Dr. Manfred Gröber, Göppingen, hat die wechselvolle Geschichte der Anlage Michelsberg (bis 1970 Kuchberg) erforscht. Am Dienstag, 16. Januar, stellt er die Ergebnisse in einem Vortrag im Museum im Storchen vor. Beginn ist um 19:30 Uhr.
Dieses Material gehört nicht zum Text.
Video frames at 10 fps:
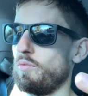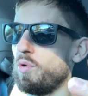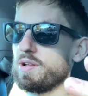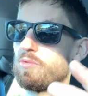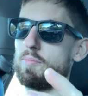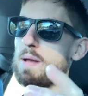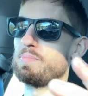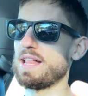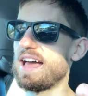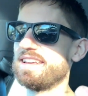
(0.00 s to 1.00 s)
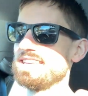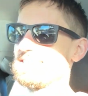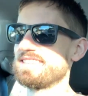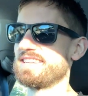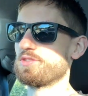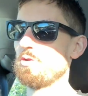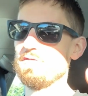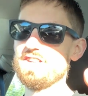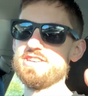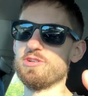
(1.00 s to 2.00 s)
what my plan is this whole
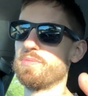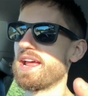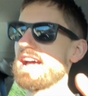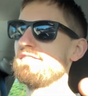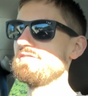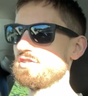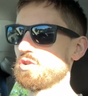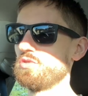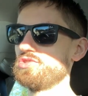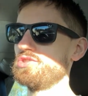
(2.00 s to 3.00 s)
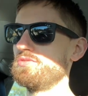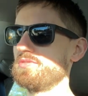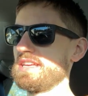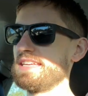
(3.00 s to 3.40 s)
video, but I haven't even told you.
Vom Herbst 1933 bis zum Frühjahr 1934 musste aufgrund einer politischen Initiative bei Oberböhringen ein Gebäudekomplex buchstäblich aus dem Boden gestampft werden. Die Einweihung am 30. Juni 1934 stand bereits unter konfliktiven politischen Spannungen im Hinblick auf die zukünftige Verwendung und Leitung der Einrichtung. Und so begann eine lange Serie von ständig wechselnden Nutzungen, die bis in unsere Zeit hineinreichen. Bis 1945 gab es diverse politische Aktivitäten des NS-Regimes. In der Nachkriegszeit richtete man eine Heilstätte ein. Später nutzten andere staatliche, kommerzielle, weltanschauliche und religiöse Institutionen die Anlage. Im Rahmen des Vortrags werden die Ereignisse chronologisch vorgestellt und mit der jeweiligen Stimmungslage der Zeit verknüpft. Der Eintritt beträgt fünf Euro, ermäßigt vier Euro.